Content starts

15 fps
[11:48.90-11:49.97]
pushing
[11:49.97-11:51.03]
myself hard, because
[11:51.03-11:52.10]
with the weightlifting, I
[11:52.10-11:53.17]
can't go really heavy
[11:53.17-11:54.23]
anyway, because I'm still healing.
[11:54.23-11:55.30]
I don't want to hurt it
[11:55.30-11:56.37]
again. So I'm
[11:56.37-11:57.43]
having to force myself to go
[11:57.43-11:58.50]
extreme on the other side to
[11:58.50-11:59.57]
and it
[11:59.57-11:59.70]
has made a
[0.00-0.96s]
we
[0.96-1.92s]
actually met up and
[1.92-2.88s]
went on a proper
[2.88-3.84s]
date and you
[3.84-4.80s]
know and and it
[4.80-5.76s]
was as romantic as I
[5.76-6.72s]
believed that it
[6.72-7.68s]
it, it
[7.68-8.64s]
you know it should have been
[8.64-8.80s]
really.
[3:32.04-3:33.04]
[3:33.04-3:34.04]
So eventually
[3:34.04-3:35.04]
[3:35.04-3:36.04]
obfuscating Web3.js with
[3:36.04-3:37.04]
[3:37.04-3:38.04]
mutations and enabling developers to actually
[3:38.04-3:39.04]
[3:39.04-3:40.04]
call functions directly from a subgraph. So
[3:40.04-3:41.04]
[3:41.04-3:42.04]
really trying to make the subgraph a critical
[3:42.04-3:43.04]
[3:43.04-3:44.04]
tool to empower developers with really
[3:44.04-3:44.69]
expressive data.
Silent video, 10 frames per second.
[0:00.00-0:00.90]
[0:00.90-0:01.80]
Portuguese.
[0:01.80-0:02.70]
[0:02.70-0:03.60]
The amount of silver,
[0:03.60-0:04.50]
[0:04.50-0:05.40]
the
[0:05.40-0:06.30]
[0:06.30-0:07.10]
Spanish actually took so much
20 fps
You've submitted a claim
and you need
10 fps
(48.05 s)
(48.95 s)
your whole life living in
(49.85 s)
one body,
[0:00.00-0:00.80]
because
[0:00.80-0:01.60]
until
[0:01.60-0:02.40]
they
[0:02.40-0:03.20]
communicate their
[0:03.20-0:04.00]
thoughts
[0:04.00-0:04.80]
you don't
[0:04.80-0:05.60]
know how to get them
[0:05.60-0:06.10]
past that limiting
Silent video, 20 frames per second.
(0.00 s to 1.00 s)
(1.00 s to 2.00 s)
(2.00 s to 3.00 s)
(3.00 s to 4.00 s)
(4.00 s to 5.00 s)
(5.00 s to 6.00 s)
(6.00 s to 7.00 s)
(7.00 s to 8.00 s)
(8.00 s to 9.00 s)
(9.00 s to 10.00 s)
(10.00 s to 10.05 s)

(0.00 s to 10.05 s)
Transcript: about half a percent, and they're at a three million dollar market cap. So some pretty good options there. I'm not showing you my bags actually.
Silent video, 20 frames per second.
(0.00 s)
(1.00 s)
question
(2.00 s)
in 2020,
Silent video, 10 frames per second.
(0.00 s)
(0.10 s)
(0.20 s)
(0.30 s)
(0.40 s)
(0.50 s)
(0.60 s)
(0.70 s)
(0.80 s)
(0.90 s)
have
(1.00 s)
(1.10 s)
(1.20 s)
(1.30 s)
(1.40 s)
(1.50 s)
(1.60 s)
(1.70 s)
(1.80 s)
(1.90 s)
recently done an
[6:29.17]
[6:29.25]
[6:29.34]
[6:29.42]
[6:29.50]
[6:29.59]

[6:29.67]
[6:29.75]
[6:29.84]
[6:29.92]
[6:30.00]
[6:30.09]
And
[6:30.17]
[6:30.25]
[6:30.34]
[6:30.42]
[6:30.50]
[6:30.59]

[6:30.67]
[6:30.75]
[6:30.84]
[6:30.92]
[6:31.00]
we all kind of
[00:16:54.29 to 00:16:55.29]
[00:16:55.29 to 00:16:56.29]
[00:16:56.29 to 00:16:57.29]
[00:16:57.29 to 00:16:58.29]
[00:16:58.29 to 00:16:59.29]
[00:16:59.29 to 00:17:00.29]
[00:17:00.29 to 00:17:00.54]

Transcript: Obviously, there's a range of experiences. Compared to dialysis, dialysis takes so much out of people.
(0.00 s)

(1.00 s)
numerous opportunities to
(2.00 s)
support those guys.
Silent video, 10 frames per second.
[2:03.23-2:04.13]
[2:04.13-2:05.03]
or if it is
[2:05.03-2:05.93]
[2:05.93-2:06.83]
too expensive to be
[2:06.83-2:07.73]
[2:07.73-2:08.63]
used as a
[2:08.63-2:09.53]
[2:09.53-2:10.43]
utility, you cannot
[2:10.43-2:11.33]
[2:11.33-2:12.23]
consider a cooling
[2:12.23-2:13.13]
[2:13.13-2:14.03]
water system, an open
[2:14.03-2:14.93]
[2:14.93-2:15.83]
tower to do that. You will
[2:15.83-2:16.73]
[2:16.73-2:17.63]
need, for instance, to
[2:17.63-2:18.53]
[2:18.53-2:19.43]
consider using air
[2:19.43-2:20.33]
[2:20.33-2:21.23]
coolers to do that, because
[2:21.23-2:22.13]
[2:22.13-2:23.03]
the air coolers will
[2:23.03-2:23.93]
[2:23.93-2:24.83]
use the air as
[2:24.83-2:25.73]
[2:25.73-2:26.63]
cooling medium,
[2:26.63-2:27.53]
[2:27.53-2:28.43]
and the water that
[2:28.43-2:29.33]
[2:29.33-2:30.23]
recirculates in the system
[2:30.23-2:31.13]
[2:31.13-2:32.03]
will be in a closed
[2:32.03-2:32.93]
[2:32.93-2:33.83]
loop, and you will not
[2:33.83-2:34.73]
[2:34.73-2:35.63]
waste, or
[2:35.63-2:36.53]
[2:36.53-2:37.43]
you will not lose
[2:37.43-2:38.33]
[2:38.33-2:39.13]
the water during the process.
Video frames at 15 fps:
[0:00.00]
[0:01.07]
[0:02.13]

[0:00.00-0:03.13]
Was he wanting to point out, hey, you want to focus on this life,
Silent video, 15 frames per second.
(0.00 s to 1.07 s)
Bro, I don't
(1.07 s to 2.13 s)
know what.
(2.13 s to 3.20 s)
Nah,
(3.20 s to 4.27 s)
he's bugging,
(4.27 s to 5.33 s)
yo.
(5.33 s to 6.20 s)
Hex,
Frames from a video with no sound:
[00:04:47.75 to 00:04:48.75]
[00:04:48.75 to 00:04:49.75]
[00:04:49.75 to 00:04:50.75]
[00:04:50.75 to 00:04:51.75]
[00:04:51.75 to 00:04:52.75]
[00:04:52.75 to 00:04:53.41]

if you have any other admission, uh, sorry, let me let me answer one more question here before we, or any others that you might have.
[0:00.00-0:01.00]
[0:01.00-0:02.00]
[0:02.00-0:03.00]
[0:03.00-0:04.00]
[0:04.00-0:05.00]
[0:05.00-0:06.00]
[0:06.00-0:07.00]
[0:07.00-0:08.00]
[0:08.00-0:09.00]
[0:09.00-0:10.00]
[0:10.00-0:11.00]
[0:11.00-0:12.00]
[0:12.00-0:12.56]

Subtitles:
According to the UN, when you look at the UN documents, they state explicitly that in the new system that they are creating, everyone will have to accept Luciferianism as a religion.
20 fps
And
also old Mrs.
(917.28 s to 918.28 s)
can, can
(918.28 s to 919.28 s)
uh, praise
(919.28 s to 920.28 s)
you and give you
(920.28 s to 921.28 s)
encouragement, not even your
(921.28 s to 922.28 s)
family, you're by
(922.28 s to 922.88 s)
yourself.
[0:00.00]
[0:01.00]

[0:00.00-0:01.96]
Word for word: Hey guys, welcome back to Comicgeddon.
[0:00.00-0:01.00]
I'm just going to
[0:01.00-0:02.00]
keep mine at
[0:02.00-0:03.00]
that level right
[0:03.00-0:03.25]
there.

Content ends

▶ _EXERCISE_
Output each line of the records above exactly.

▶ _ANSWER TO THIS TASK_
15 fps
[11:48.90-11:49.97]
pushing
[11:49.97-11:51.03]
myself hard, because
[11:51.03-11:52.10]
with the weightlifting, I
[11:52.10-11:53.17]
can't go really heavy
[11:53.17-11:54.23]
anyway, because I'm still healing.
[11:54.23-11:55.30]
I don't want to hurt it
[11:55.30-11:56.37]
again. So I'm
[11:56.37-11:57.43]
having to force myself to go
[11:57.43-11:58.50]
extreme on the other side to
[11:58.50-11:59.57]
and it
[11:59.57-11:59.70]
has made a
[0.00-0.96s]
we
[0.96-1.92s]
actually met up and
[1.92-2.88s]
went on a proper
[2.88-3.84s]
date and you
[3.84-4.80s]
know and and it
[4.80-5.76s]
was as romantic as I
[5.76-6.72s]
believed that it
[6.72-7.68s]
it, it
[7.68-8.64s]
you know it should have been
[8.64-8.80s]
really.
[3:32.04-3:33.04]
[3:33.04-3:34.04]
So eventually
[3:34.04-3:35.04]
[3:35.04-3:36.04]
obfuscating Web3.js with
[3:36.04-3:37.04]
[3:37.04-3:38.04]
mutations and enabling developers to actually
[3:38.04-3:39.04]
[3:39.04-3:40.04]
call functions directly from a subgraph. So
[3:40.04-3:41.04]
[3:41.04-3:42.04]
really trying to make the subgraph a critical
[3:42.04-3:43.04]
[3:43.04-3:44.04]
tool to empower developers with really
[3:44.04-3:44.69]
expressive data.
Silent video, 10 frames per second.
[0:00.00-0:00.90]
[0:00.90-0:01.80]
Portuguese.
[0:01.80-0:02.70]
[0:02.70-0:03.60]
The amount of silver,
[0:03.60-0:04.50]
[0:04.50-0:05.40]
the
[0:05.40-0:06.30]
[0:06.30-0:07.10]
Spanish actually took so much
20 fps
You've submitted a claim
and you need
10 fps
(48.05 s)
(48.95 s)
your whole life living in
(49.85 s)
one body,
[0:00.00-0:00.80]
because
[0:00.80-0:01.60]
until
[0:01.60-0:02.40]
they
[0:02.40-0:03.20]
communicate their
[0:03.20-0:04.00]
thoughts
[0:04.00-0:04.80]
you don't
[0:04.80-0:05.60]
know how to get them
[0:05.60-0:06.10]
past that limiting
Silent video, 20 frames per second.
(0.00 s to 1.00 s)
(1.00 s to 2.00 s)
(2.00 s to 3.00 s)
(3.00 s to 4.00 s)
(4.00 s to 5.00 s)
(5.00 s to 6.00 s)
(6.00 s to 7.00 s)
(7.00 s to 8.00 s)
(8.00 s to 9.00 s)
(9.00 s to 10.00 s)
(10.00 s to 10.05 s)

(0.00 s to 10.05 s)
Transcript: about half a percent, and they're at a three million dollar market cap. So some pretty good options there. I'm not showing you my bags actually.
Silent video, 20 frames per second.
(0.00 s)
(1.00 s)
question
(2.00 s)
in 2020,
Silent video, 10 frames per second.
(0.00 s)
(0.10 s)
(0.20 s)
(0.30 s)
(0.40 s)
(0.50 s)
(0.60 s)
(0.70 s)
(0.80 s)
(0.90 s)
have
(1.00 s)
(1.10 s)
(1.20 s)
(1.30 s)
(1.40 s)
(1.50 s)
(1.60 s)
(1.70 s)
(1.80 s)
(1.90 s)
recently done an
[6:29.17]
[6:29.25]
[6:29.34]
[6:29.42]
[6:29.50]
[6:29.59]

[6:29.67]
[6:29.75]
[6:29.84]
[6:29.92]
[6:30.00]
[6:30.09]
And
[6:30.17]
[6:30.25]
[6:30.34]
[6:30.42]
[6:30.50]
[6:30.59]

[6:30.67]
[6:30.75]
[6:30.84]
[6:30.92]
[6:31.00]
we all kind of
[00:16:54.29 to 00:16:55.29]
[00:16:55.29 to 00:16:56.29]
[00:16:56.29 to 00:16:57.29]
[00:16:57.29 to 00:16:58.29]
[00:16:58.29 to 00:16:59.29]
[00:16:59.29 to 00:17:00.29]
[00:17:00.29 to 00:17:00.54]

Transcript: Obviously, there's a range of experiences. Compared to dialysis, dialysis takes so much out of people.
(0.00 s)

(1.00 s)
numerous opportunities to
(2.00 s)
support those guys.
Silent video, 10 frames per second.
[2:03.23-2:04.13]
[2:04.13-2:05.03]
or if it is
[2:05.03-2:05.93]
[2:05.93-2:06.83]
too expensive to be
[2:06.83-2:07.73]
[2:07.73-2:08.63]
used as a
[2:08.63-2:09.53]
[2:09.53-2:10.43]
utility, you cannot
[2:10.43-2:11.33]
[2:11.33-2:12.23]
consider a cooling
[2:12.23-2:13.13]
[2:13.13-2:14.03]
water system, an open
[2:14.03-2:14.93]
[2:14.93-2:15.83]
tower to do that. You will
[2:15.83-2:16.73]
[2:16.73-2:17.63]
need, for instance, to
[2:17.63-2:18.53]
[2:18.53-2:19.43]
consider using air
[2:19.43-2:20.33]
[2:20.33-2:21.23]
coolers to do that, because
[2:21.23-2:22.13]
[2:22.13-2:23.03]
the air coolers will
[2:23.03-2:23.93]
[2:23.93-2:24.83]
use the air as
[2:24.83-2:25.73]
[2:25.73-2:26.63]
cooling medium,
[2:26.63-2:27.53]
[2:27.53-2:28.43]
and the water that
[2:28.43-2:29.33]
[2:29.33-2:30.23]
recirculates in the system
[2:30.23-2:31.13]
[2:31.13-2:32.03]
will be in a closed
[2:32.03-2:32.93]
[2:32.93-2:33.83]
loop, and you will not
[2:33.83-2:34.73]
[2:34.73-2:35.63]
waste, or
[2:35.63-2:36.53]
[2:36.53-2:37.43]
you will not lose
[2:37.43-2:38.33]
[2:38.33-2:39.13]
the water during the process.
Video frames at 15 fps:
[0:00.00]
[0:01.07]
[0:02.13]

[0:00.00-0:03.13]
Was he wanting to point out, hey, you want to focus on this life,
Silent video, 15 frames per second.
(0.00 s to 1.07 s)
Bro, I don't
(1.07 s to 2.13 s)
know what.
(2.13 s to 3.20 s)
Nah,
(3.20 s to 4.27 s)
he's bugging,
(4.27 s to 5.33 s)
yo.
(5.33 s to 6.20 s)
Hex,
Frames from a video with no sound:
[00:04:47.75 to 00:04:48.75]
[00:04:48.75 to 00:04:49.75]
[00:04:49.75 to 00:04:50.75]
[00:04:50.75 to 00:04:51.75]
[00:04:51.75 to 00:04:52.75]
[00:04:52.75 to 00:04:53.41]

if you have any other admission, uh, sorry, let me let me answer one more question here before we, or any others that you might have.
[0:00.00-0:01.00]
[0:01.00-0:02.00]
[0:02.00-0:03.00]
[0:03.00-0:04.00]
[0:04.00-0:05.00]
[0:05.00-0:06.00]
[0:06.00-0:07.00]
[0:07.00-0:08.00]
[0:08.00-0:09.00]
[0:09.00-0:10.00]
[0:10.00-0:11.00]
[0:11.00-0:12.00]
[0:12.00-0:12.56]

Subtitles:
According to the UN, when you look at the UN documents, they state explicitly that in the new system that they are creating, everyone will have to accept Luciferianism as a religion.
20 fps
And
also old Mrs.
(917.28 s to 918.28 s)
can, can
(918.28 s to 919.28 s)
uh, praise
(919.28 s to 920.28 s)
you and give you
(920.28 s to 921.28 s)
encouragement, not even your
(921.28 s to 922.28 s)
family, you're by
(922.28 s to 922.88 s)
yourself.
[0:00.00]
[0:01.00]

[0:00.00-0:01.96]
Word for word: Hey guys, welcome back to Comicgeddon.
[0:00.00-0:01.00]
I'm just going to
[0:01.00-0:02.00]
keep mine at
[0:02.00-0:03.00]
that level right
[0:03.00-0:03.25]
there.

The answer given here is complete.